Overview of the network
What looks like a galaxy with countless stars, represents the German legal system. In addition to the extracted documents, which are displayed as about 137,000 points, you can also see about 173,000 connecting lines between two points (so-called directed edges), which represent the references from one document to another. The turquoise dots symbolize the laws, regulations and guidelines, the violet knots the corresponding paragraphs and articles, and the yellow dots the jurisdiction.
In addition, there are numerous knots which, like distant comets, do not seem to be connected to the entire work. These are, without exception, paragraphs and judgments that do not reference other documents within the data pool.
Besides, it is visible that there are nodes that have a large number of incoming or outgoing links. The front runners are the documents for §§ 8 f. MarkenG and Art. 103 GG. Sections 8 et seq. of the Trademark Act deal with obstacles to the protection of trademarks and Article 103 of the Basic Law deals with the right to be heard, criminal determination and the consumption of criminal proceedings.
For the semantic search technology on tax law texts as well as the intelligent matching of client data on tax topics, these “weights” are used at the edges in order to derive the relevance or importance of documents and references. A document that is referenced by many important documents also counts as an important document. A similar principle was used by Larry Page, the founder of Google, to introduce his PageRank for sorting in the Google results list.
Zoom into tax cluster
Managing the entire “galaxy” of German law is also a feat of strength for modern databases. The Taxy.io team has therefore focused on a subcluster of taxes for further analysis of the legal issues relevant to them. From this, the Taxy.io products can also derive the greatest added value.
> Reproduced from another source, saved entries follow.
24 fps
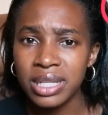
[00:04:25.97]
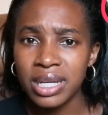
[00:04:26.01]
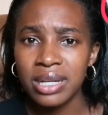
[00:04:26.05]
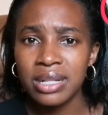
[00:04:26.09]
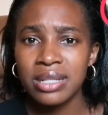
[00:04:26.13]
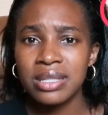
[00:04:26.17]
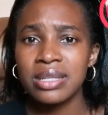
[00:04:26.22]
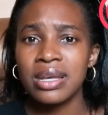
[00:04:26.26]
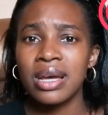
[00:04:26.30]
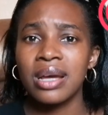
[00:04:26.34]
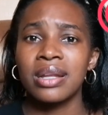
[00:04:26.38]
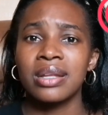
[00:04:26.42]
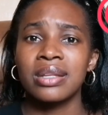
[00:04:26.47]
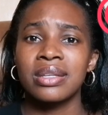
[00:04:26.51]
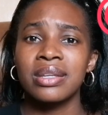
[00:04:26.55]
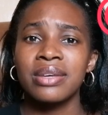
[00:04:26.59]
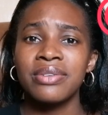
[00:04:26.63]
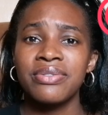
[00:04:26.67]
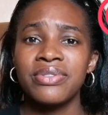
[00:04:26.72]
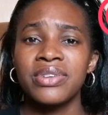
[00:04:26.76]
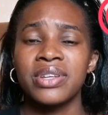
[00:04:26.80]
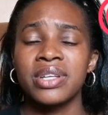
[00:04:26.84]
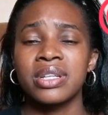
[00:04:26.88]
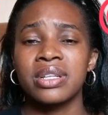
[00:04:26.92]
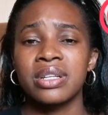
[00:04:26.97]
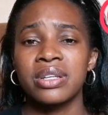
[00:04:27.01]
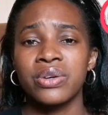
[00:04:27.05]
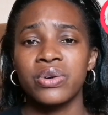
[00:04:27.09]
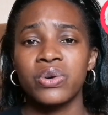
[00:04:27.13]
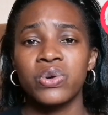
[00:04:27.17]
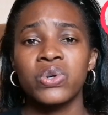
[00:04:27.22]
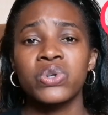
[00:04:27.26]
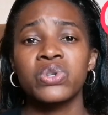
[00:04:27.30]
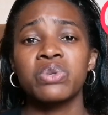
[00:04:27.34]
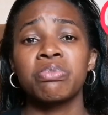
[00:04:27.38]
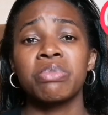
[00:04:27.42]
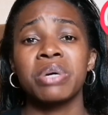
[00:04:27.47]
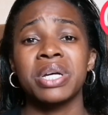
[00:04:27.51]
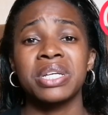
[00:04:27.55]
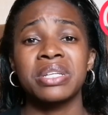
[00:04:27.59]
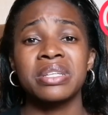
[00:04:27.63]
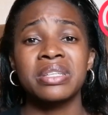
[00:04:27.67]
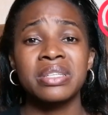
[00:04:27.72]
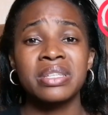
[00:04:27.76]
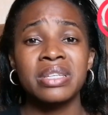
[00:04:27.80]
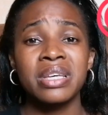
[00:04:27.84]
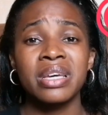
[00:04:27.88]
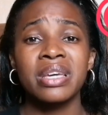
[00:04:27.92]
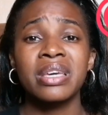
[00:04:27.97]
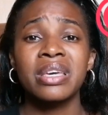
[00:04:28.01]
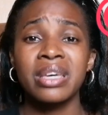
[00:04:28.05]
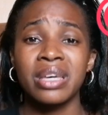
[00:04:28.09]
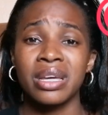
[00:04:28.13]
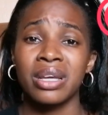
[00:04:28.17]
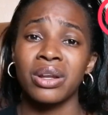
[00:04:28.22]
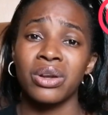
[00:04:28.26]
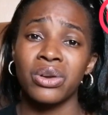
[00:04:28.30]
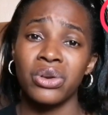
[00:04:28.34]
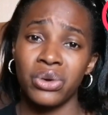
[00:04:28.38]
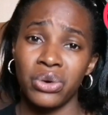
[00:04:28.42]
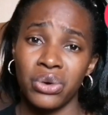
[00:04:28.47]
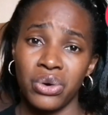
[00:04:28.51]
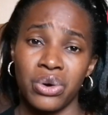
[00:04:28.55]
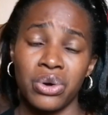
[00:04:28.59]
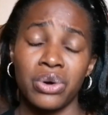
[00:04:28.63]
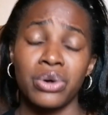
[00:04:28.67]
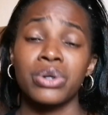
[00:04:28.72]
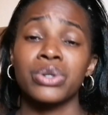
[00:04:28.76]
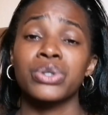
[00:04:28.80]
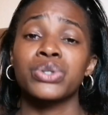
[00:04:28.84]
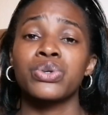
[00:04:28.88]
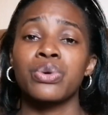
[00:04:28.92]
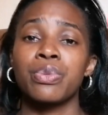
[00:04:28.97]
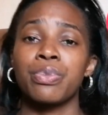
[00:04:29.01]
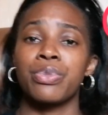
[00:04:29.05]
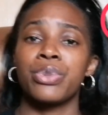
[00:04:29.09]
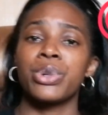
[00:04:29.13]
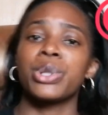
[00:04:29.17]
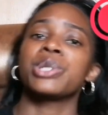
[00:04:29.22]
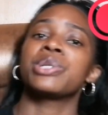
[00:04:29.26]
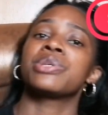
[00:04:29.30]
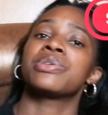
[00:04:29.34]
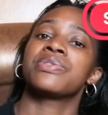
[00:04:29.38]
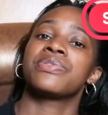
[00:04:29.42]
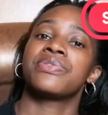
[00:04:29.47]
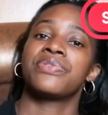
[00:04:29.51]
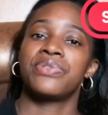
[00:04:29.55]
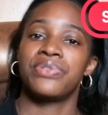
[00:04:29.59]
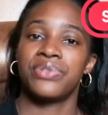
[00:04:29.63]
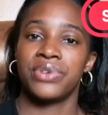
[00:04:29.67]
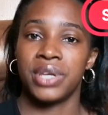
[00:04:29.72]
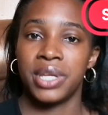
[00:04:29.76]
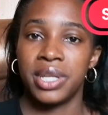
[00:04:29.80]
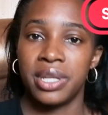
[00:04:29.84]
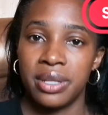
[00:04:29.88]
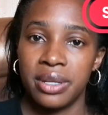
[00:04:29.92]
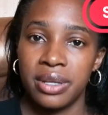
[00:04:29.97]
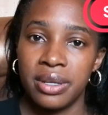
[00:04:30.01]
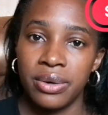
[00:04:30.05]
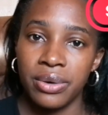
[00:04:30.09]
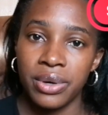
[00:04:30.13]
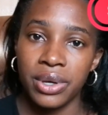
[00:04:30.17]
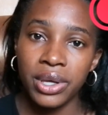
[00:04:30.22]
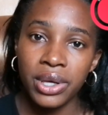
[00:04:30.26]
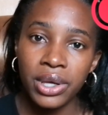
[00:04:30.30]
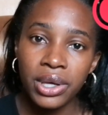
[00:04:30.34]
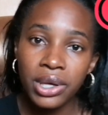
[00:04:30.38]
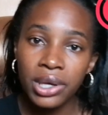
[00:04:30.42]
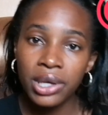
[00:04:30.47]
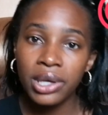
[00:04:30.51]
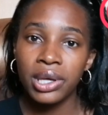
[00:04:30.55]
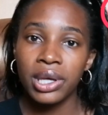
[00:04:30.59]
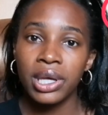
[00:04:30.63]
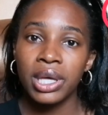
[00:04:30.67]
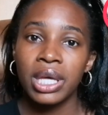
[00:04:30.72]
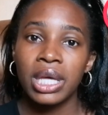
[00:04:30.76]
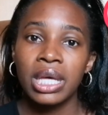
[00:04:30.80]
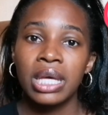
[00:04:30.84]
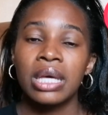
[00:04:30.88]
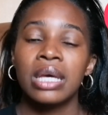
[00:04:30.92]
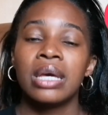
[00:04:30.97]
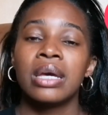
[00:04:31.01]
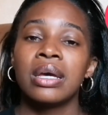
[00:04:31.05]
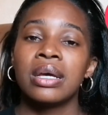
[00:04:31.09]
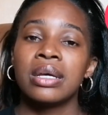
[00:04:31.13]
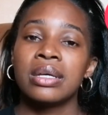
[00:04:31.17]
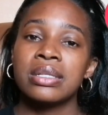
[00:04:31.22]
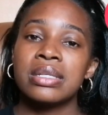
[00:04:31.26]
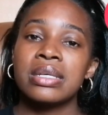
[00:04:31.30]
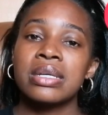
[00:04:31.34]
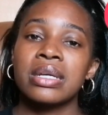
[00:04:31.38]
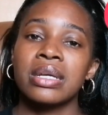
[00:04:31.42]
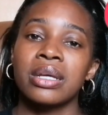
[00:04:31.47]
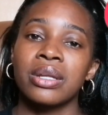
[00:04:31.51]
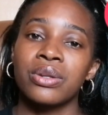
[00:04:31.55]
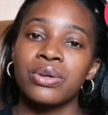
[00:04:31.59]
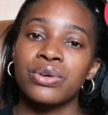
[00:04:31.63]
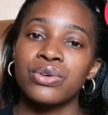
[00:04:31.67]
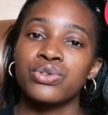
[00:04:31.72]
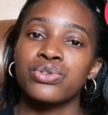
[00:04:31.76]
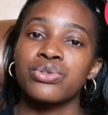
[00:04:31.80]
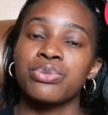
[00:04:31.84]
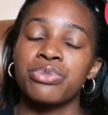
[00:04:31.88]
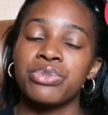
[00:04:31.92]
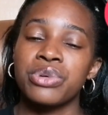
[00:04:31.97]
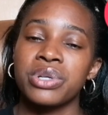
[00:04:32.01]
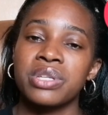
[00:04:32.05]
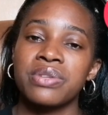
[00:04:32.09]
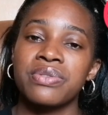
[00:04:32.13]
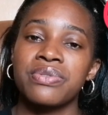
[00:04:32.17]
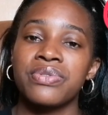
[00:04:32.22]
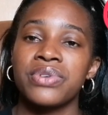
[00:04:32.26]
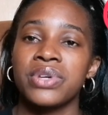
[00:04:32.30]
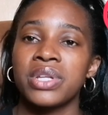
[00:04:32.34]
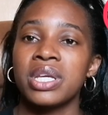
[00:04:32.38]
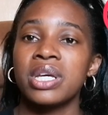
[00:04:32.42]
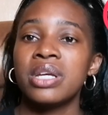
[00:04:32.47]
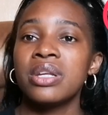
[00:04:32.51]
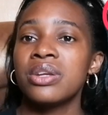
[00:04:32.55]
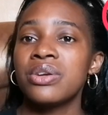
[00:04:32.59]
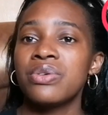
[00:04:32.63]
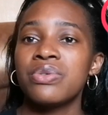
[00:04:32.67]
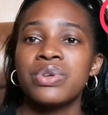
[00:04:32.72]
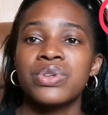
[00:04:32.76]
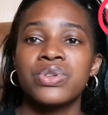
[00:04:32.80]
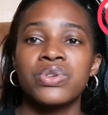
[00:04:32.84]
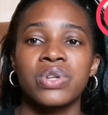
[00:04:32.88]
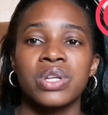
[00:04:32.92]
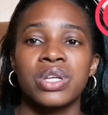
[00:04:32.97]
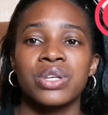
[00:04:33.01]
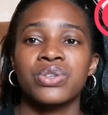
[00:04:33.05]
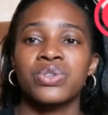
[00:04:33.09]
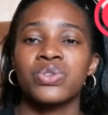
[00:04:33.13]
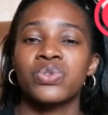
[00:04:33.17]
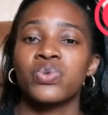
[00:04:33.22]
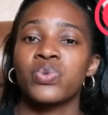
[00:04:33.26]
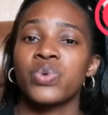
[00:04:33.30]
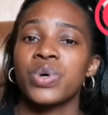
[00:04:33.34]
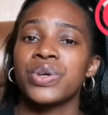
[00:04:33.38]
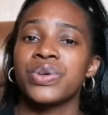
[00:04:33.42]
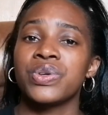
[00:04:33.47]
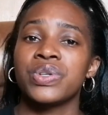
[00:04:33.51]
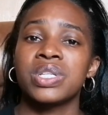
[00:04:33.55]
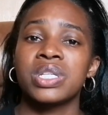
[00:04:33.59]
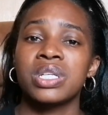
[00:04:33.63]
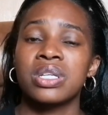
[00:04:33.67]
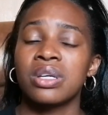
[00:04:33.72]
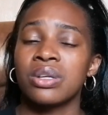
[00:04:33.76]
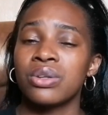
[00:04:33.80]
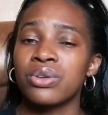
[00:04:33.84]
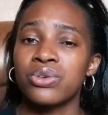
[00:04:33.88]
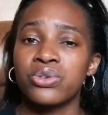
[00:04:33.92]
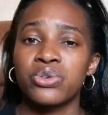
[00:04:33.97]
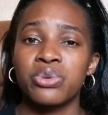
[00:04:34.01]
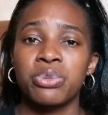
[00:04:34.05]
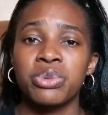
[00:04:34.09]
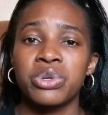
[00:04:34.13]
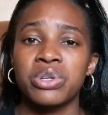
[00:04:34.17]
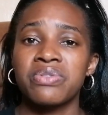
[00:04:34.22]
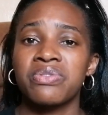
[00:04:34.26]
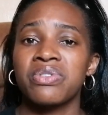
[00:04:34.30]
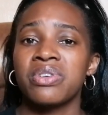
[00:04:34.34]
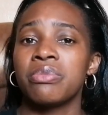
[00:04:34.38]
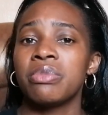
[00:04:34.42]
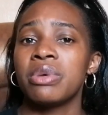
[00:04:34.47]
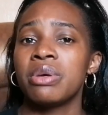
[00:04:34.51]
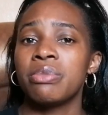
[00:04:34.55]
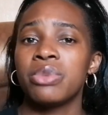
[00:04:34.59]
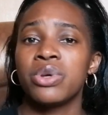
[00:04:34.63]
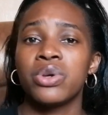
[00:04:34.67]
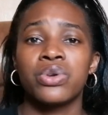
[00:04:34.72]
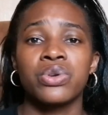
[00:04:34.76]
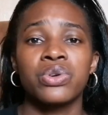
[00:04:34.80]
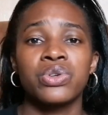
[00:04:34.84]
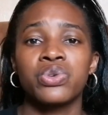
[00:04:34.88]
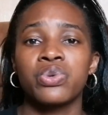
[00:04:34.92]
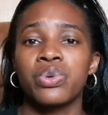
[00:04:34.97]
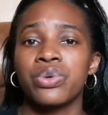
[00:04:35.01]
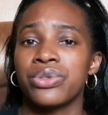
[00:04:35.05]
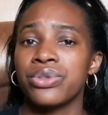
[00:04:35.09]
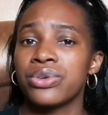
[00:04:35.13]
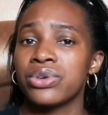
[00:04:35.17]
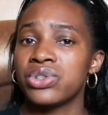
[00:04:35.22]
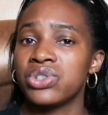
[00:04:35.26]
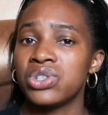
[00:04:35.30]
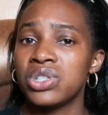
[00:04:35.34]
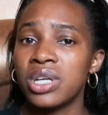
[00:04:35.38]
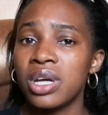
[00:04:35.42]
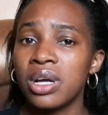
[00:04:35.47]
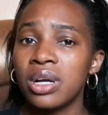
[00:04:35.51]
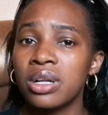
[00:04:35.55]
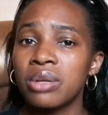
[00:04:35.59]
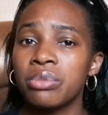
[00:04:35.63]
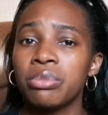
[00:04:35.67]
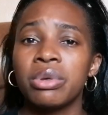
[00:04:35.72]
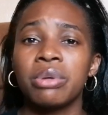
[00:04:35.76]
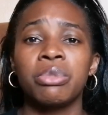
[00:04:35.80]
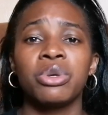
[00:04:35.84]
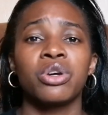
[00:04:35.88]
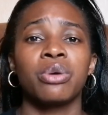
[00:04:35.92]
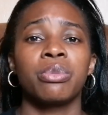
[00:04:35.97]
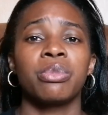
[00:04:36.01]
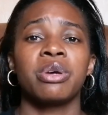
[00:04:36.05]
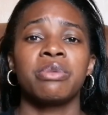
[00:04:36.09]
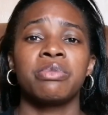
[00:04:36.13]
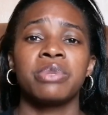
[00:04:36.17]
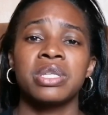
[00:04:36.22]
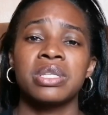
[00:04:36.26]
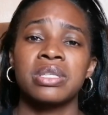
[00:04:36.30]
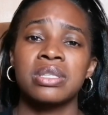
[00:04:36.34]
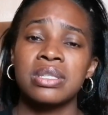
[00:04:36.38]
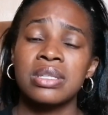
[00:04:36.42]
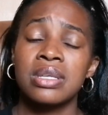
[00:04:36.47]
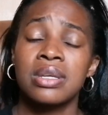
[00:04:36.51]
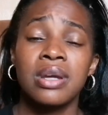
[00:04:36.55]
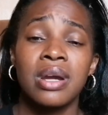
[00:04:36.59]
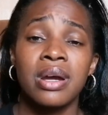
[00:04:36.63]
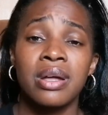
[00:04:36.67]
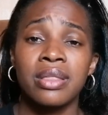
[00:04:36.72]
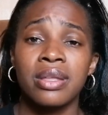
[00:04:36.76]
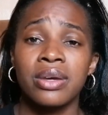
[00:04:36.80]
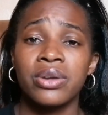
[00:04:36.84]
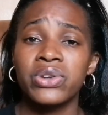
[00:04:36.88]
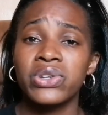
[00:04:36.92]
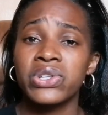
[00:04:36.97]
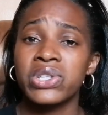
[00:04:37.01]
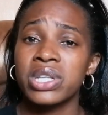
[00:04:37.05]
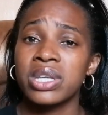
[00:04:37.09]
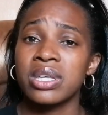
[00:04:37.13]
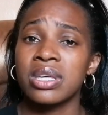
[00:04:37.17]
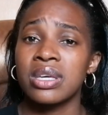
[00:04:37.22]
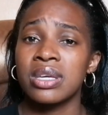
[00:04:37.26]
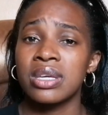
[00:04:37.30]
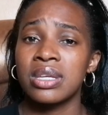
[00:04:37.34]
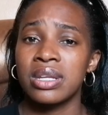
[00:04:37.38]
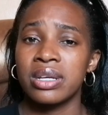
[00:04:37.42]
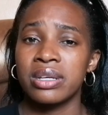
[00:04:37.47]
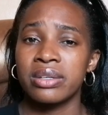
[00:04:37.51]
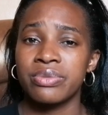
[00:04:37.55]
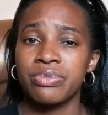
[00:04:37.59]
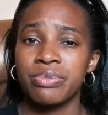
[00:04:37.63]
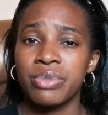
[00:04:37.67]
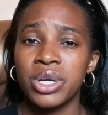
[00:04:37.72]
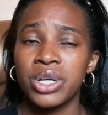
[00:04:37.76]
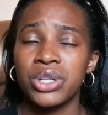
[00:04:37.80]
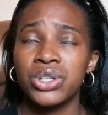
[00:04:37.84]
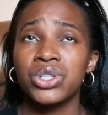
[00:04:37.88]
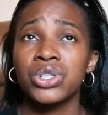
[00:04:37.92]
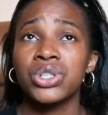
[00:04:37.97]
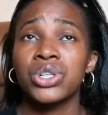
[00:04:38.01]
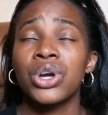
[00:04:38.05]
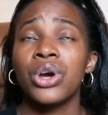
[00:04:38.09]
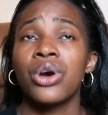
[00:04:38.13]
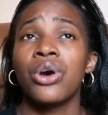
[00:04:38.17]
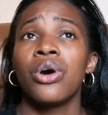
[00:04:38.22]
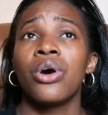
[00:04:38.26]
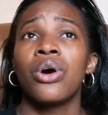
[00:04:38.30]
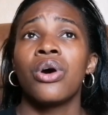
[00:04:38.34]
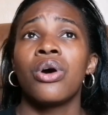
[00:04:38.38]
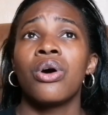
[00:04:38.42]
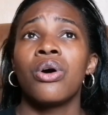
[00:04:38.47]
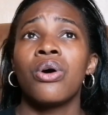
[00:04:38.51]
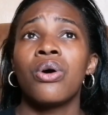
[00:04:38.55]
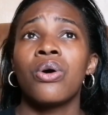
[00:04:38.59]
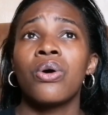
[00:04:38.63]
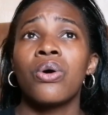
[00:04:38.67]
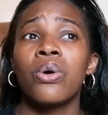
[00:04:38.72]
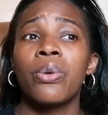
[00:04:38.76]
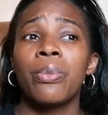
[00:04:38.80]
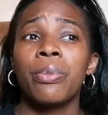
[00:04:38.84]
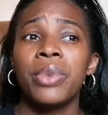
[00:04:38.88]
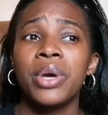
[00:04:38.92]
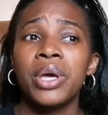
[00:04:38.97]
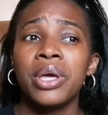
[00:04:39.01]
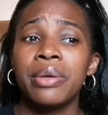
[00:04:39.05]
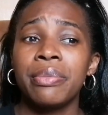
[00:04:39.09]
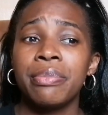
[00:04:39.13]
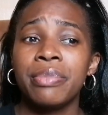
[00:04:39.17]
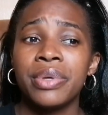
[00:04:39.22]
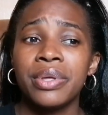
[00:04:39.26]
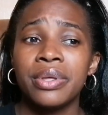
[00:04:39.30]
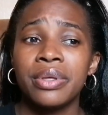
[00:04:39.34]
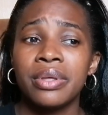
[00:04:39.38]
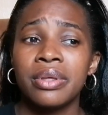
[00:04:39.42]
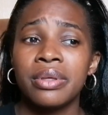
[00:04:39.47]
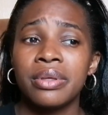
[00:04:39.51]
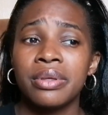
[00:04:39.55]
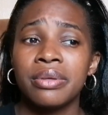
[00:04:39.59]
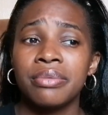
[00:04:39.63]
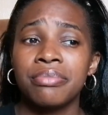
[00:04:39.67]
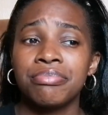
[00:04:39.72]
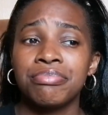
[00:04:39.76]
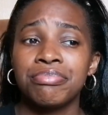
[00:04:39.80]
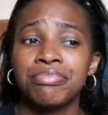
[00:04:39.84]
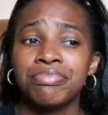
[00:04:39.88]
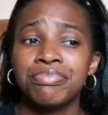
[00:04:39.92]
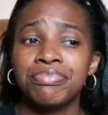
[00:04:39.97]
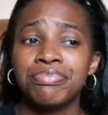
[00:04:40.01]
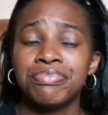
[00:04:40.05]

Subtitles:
ducts are definitely caused by taking long to breastfeed. Okay, taking long to breastfeed. Any reason as to why you're taking long to breastfeed? Maybe you're not with your child, maybe your baby's sick and they're not taking in as much, or maybe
Since the entire tax universe — obviously — is still very extensive, thematic clusters were formed.
The starting point for this was the calculation of communities with special algorithms, whereby the communities around the important tax laws AO, EStG and UStG and the related laws and judgements were filtered.
In the tax cluster, “gravitational centres” catch the eye, i.e. text parts (paragraphs of laws or judgements) that are particularly strongly networked and thus have a high page rank.
On the one hand, the German Tax Code (Abgabenordnung — AO) should be mentioned as the “Basic Law of Taxation”. On the other hand, there are also very weakly networked areas, such as the valuation law (BewG).
When further zooming into the tax universe, one notices that a great deal of primary literature has been devoted to one topic in particular: tax evasion.
Most of the judgments in the sample refer by far to this § 370 AO — see the violet paragraph to which a large number of golden judgments refer, west of the coffee tax law (KaffeeStG). In this case the gravitational centre is rather a black hole ;).
The star system shown is only a snapshot. Every week, an average of 100 more judgments are added and enlarge the corpus that a lawyer or tax consultant should have on the radar all the time.
Since it is very difficult for employees in tax consulting to keep track of the current legal situation, this technology is offered in combination with other semantic technologies and a comparison with client data both as a stand-alone solution and integrated via interfaces in tax consulting software (CRM, DMS, accounting, law firm management).